Start of Block

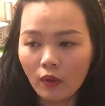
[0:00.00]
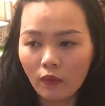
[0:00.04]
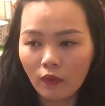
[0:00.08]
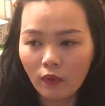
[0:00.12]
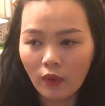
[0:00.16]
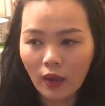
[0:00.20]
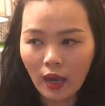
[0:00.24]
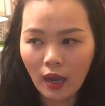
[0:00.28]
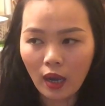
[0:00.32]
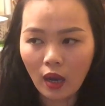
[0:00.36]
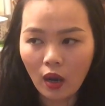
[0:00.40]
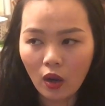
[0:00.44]

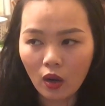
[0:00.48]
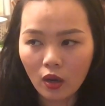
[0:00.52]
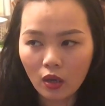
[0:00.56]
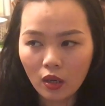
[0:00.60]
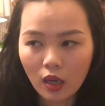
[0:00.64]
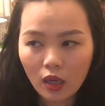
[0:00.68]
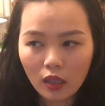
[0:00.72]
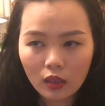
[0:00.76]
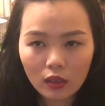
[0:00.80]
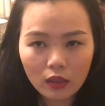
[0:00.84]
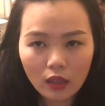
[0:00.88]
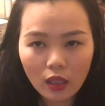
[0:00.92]
và họ
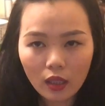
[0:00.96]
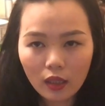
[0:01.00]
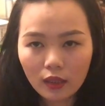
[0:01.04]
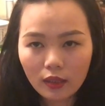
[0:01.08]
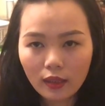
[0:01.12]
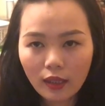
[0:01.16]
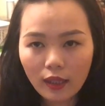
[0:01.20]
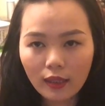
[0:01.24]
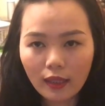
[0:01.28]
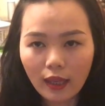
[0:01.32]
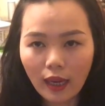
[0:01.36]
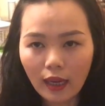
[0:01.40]
rất thích
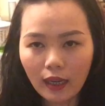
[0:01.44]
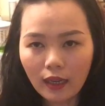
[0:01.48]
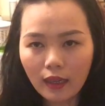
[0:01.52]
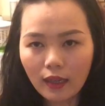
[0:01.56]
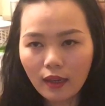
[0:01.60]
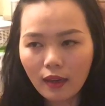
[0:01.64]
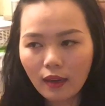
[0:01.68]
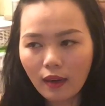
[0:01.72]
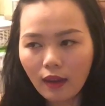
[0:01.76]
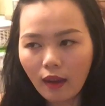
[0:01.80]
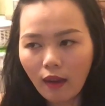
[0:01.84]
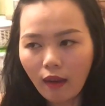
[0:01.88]
cái
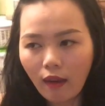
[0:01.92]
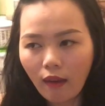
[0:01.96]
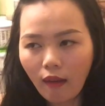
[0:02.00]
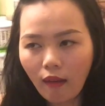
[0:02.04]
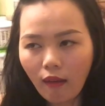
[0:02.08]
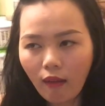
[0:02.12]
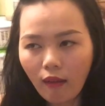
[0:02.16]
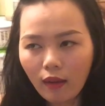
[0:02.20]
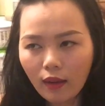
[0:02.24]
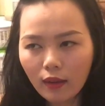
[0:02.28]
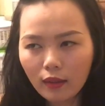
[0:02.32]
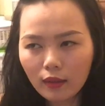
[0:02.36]
cảnh
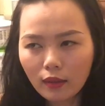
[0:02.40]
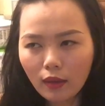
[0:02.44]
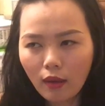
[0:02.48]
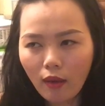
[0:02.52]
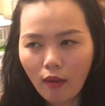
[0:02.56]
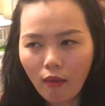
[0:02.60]
uh,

End of Block

● About this exercise: Transcribe the material exactly, keeping every word and none of the pictures.

● Result for this task:
[0:00.00]
[0:00.04]
[0:00.08]
[0:00.12]
[0:00.16]
[0:00.20]
[0:00.24]
[0:00.28]
[0:00.32]
[0:00.36]
[0:00.40]
[0:00.44]

[0:00.48]
[0:00.52]
[0:00.56]
[0:00.60]
[0:00.64]
[0:00.68]
[0:00.72]
[0:00.76]
[0:00.80]
[0:00.84]
[0:00.88]
[0:00.92]
và họ
[0:00.96]
[0:01.00]
[0:01.04]
[0:01.08]
[0:01.12]
[0:01.16]
[0:01.20]
[0:01.24]
[0:01.28]
[0:01.32]
[0:01.36]
[0:01.40]
rất thích
[0:01.44]
[0:01.48]
[0:01.52]
[0:01.56]
[0:01.60]
[0:01.64]
[0:01.68]
[0:01.72]
[0:01.76]
[0:01.80]
[0:01.84]
[0:01.88]
cái
[0:01.92]
[0:01.96]
[0:02.00]
[0:02.04]
[0:02.08]
[0:02.12]
[0:02.16]
[0:02.20]
[0:02.24]
[0:02.28]
[0:02.32]
[0:02.36]
cảnh
[0:02.40]
[0:02.44]
[0:02.48]
[0:02.52]
[0:02.56]
[0:02.60]
uh,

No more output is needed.